False narrative. Zelensky wants to fight corruption, but the way he wanted to take control of it, was not accepted. So instead he accepted the voice of the people, and took a step back.

[–] nesc@lemmy.cafe -2 points 1 week ago* (last edited 1 week ago) (1 children)

Because there is close to zero people that are loyal to Ze and Yermak is the one that was attacked by NABU (and Yermak is his most loyal and most influential man). Not that organisation itself isn't corrupt (they do part of finding corruption, true, they just keep this information for later use).

Also after not vetoing it (which was regarded after public backlash) Zelensky now tries to roll it back, one of the stupidest move by him I've seen to this day.

[–] sxan@midwest.social 12 points 1 week ago (1 children)

Why is it stupid? Honest question, I don't know enough about Ukrainian politics.

Because it was a good change? Because it signals weakness? Why was it stupid of him to listen to the people and change his position?

[–] nesc@lemmy.cafe 4 points 1 week ago (1 children)

Stupid part was to sign it after protests, then in two days to try and roll it back due to same protests. He has a right to veto any law, there was no need to sign it immediately, there are laws that remain unsigned for long time.
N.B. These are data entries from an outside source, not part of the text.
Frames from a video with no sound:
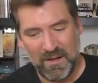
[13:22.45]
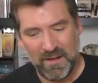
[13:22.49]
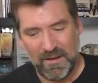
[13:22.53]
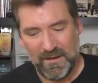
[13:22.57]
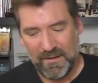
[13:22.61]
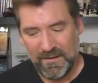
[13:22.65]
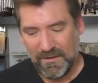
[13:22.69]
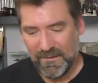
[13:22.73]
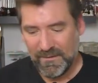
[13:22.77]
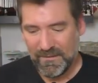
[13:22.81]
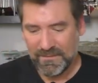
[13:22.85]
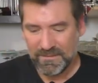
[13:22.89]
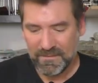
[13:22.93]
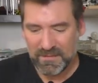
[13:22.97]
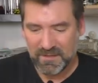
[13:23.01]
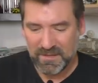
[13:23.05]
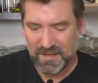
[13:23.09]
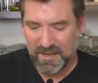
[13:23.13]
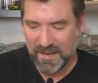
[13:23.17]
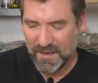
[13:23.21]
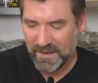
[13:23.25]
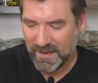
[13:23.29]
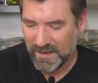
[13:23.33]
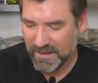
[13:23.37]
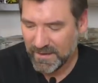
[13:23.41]
And
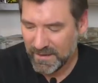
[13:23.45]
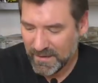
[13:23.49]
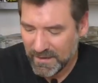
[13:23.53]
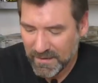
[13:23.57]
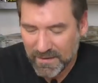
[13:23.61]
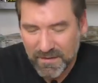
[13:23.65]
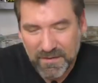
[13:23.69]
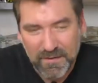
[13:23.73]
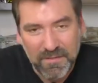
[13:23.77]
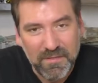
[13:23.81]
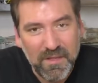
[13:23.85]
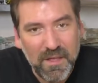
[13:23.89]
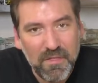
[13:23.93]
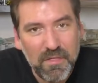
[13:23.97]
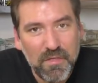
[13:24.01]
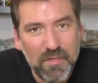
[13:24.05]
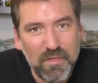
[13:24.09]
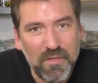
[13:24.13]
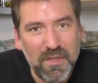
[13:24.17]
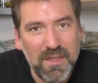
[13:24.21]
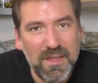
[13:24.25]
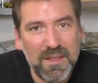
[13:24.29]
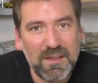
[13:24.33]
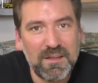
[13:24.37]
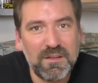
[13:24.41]
the other
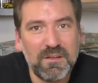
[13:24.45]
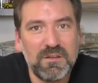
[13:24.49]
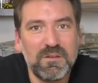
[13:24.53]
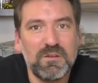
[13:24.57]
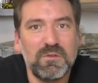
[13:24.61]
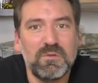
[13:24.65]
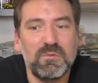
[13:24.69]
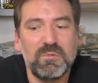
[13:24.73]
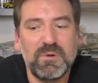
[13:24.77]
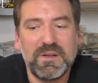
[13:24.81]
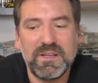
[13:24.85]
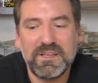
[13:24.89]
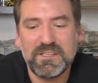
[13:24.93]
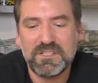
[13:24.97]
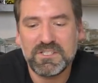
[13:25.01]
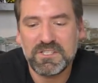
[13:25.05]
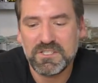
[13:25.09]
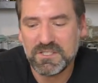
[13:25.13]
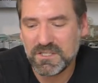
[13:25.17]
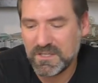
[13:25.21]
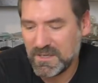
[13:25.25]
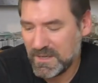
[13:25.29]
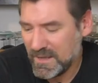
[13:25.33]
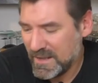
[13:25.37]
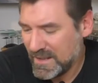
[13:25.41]
thing
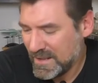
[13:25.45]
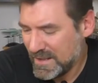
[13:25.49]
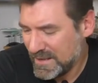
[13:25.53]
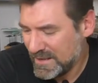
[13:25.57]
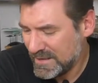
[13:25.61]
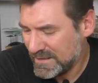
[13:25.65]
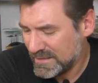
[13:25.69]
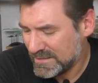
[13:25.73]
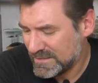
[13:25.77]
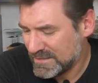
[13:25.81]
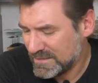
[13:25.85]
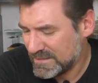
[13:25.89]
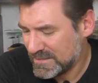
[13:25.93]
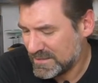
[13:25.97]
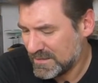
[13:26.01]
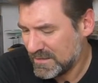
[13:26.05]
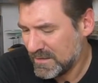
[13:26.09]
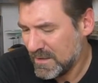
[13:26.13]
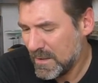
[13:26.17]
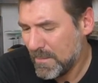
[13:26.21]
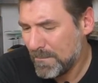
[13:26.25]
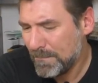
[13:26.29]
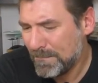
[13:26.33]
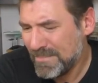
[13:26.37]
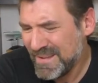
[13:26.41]
which is
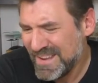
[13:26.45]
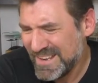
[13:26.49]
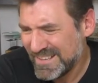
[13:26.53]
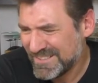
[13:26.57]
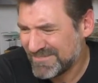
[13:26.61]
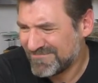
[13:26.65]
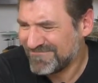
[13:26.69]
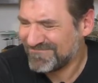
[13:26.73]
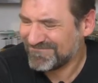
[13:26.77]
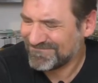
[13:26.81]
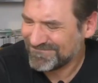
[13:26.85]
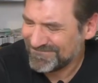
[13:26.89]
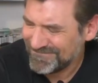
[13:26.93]
a bit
[–] sxan@midwest.social 3 points 1 week ago (1 children)

Okay, sure. Maybe the protests convinced him he made a mistake? I'd rather a leader who admits mistakes and reverses them, than one who insists they never make mistakes, or who never tries to correct them. I'm willing to give Z the benefit of a doubt, and I admire his willingness to listen to the people he's supposed to be governing. But, he's not my leader, and it's up to Ukrainians to decide whether he made a terminal error. It sounds as if you're on the "it's unforgiveable" side.

[–] nesc@lemmy.cafe 3 points 1 week ago (1 children)

Yeah protests convinced him there is no questions there. Also it could have been predicted by anyone with functioning brain, which tells me that either Ze doesn't understand laws that he signs or he can't arrive to extremely simple idea that making independent anticorruptions agency depend on those that they should in theory prosecute is a dumb move even if his friend will suffer in consequence.

I mean, in the end everyone will probably 'win' in this situation. Ze will get his approval boost for listening to people, SBU will get whatever dirt they wanted out of NABU hands and a few r*ssian agents and assets, NABU will be idependent again.

[–] sxan@midwest.social 1 points 1 week ago

It could also be that Zelenskyy still thinks it's a needed tool, but it's willing to bow to the will of the people. That's the most charitable interpretation, because it's the opposite of authoritarianism: a leader going against their own opinion in favor of their constituency.

I have to say, I like Zelenskyy. Maybe he's the right person at the right time, and maybe he wouldn't have been a great peacetime leader, but he seems to have done well for Ukraine during this crisis.